Kotfis Katarzyna, Lechowicz Kacper, Drożdżal Sylwester, Niedźwiedzka-Rystwej Paulina, Wojdacz Tomasz K, Grywalska Ewelina, Biernawska Jowita, Wiśniewska Magda, Parczewski Miłosz
Department of Anesthesiology, Intensive Therapy and Acute Intoxications, Pomeranian Medical University in Szczecin, 70-111 Szczecin, Poland.
Department of Pharmacokinetics and Monitored Therapy, Pomeranian Medical University, 70-111 Szczecin, Poland.
Pharmaceuticals (Basel). 2021 Jan 17;14(1):71. doi: 10.3390/ph14010071.
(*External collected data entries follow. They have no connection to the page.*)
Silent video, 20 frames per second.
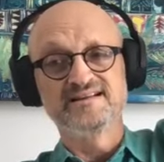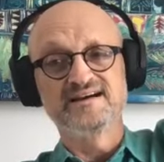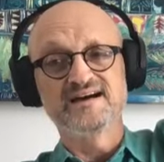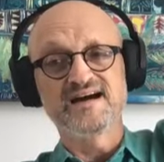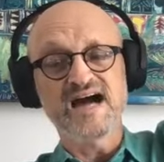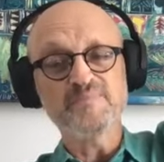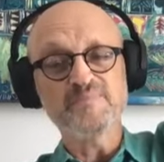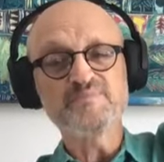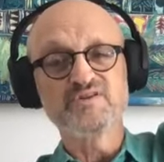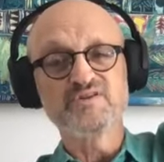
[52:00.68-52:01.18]

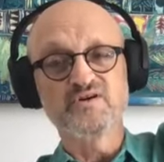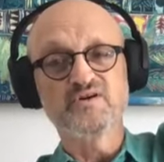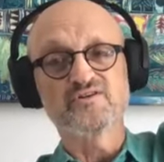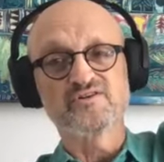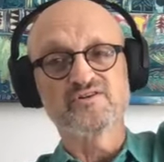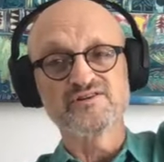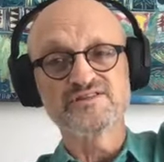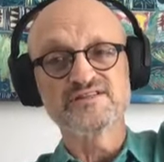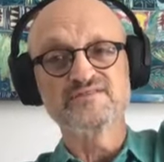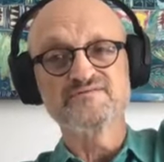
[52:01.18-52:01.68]
and up
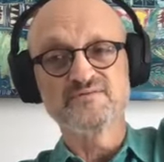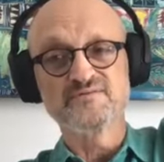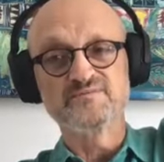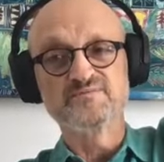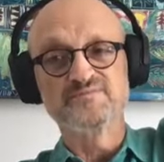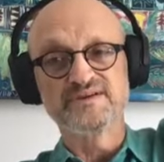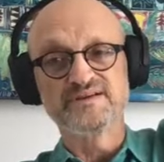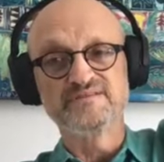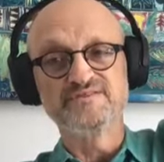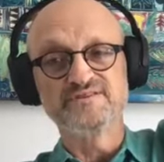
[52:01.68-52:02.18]
yours if
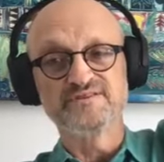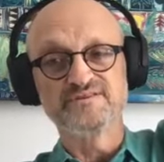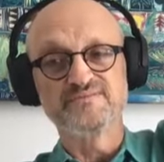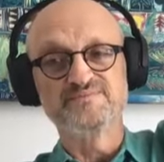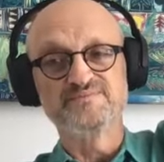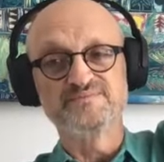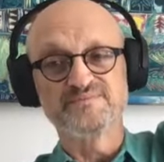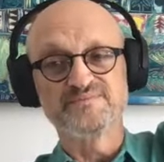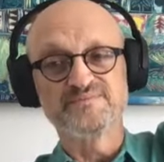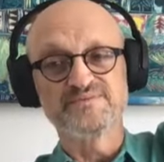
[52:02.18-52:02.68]
you if
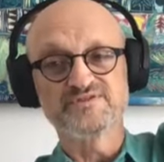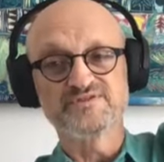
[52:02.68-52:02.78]
you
In March 2020, coronavirus disease 2019 (COVID-19) caused by SARS-CoV-2 was declared a global pandemic by the World Health Organization (WHO). The clinical course of the disease is unpredictable but may lead to severe acute respiratory infection (SARI) and pneumonia leading to acute respiratory distress syndrome (ARDS). It has been shown that pulmonary fibrosis may be one of the major long-term complications of COVID-19. In animal models, the use of spironolactone was proven to be an important drug in the prevention of pulmonary fibrosis. Through its dual action as a mineralocorticoid receptor (MR) antagonist and an androgenic inhibitor, spironolactone can provide significant benefits concerning COVID-19 infection. The primary effect of spironolactone in reducing pulmonary edema may also be beneficial in COVID-19 ARDS. Spironolactone is a well-known, widely used and safe anti-hypertensive and antiandrogenic medication. It has potassium-sparing diuretic action by antagonizing mineralocorticoid receptors (MRs). Spironolactone and potassium canrenoate, exerting combined pleiotropic action, may provide a therapeutic benefit to patients with COVID-19 pneumonia through antiandrogen, MR blocking, antifibrotic and anti-hyperinflammatory action. It has been proposed that spironolactone may prevent acute lung injury in COVID-19 infection due to its pleiotropic effects with favorable renin-angiotensin-aldosterone system (RAAS) and ACE2 expression, reduction in transmembrane serine protease 2 (TMPRSS2) activity and antiandrogenic action, and therefore it may prove to act as additional protection for patients at highest risk of severe pneumonia. Future prospective clinical trials are warranted to evaluate its therapeutic potential.
2020年3月,世界卫生组织(WHO)宣布由严重急性呼吸综合征冠状病毒2型(SARS-CoV-2)引起的2019冠状病毒病(COVID-19)为全球大流行病。该疾病的临床病程不可预测,但可能导致严重急性呼吸道感染(SARI)和肺炎,进而引发急性呼吸窘迫综合征(ARDS)。研究表明,肺纤维化可能是COVID-19的主要长期并发症之一。在动物模型中,已证实使用螺内酯是预防肺纤维化的一种重要药物。通过作为盐皮质激素受体(MR)拮抗剂和雄激素抑制剂的双重作用,螺内酯可在COVID-19感染方面带来显著益处。螺内酯在减轻肺水肿方面的主要作用对COVID-19 ARDS可能也有益处。螺内酯是一种广为人知、广泛使用且安全的抗高血压和抗雄激素药物。它通过拮抗盐皮质激素受体(MRs)发挥保钾利尿作用。螺内酯和坎利酸钾发挥联合多效作用,可能通过抗雄激素、MR阻断、抗纤维化和抗高炎症作用为COVID-19肺炎患者带来治疗益处。有人提出,螺内酯可能因其对肾素-血管紧张素-醛固酮系统(RAAS)和ACE2表达的有利多效作用、跨膜丝氨酸蛋白酶2(TMPRSS2)活性的降低以及抗雄激素作用,预防COVID-19感染中的急性肺损伤,因此它可能被证明可为重症肺炎高危患者提供额外保护。有必要开展未来的前瞻性临床试验来评估其治疗潜力。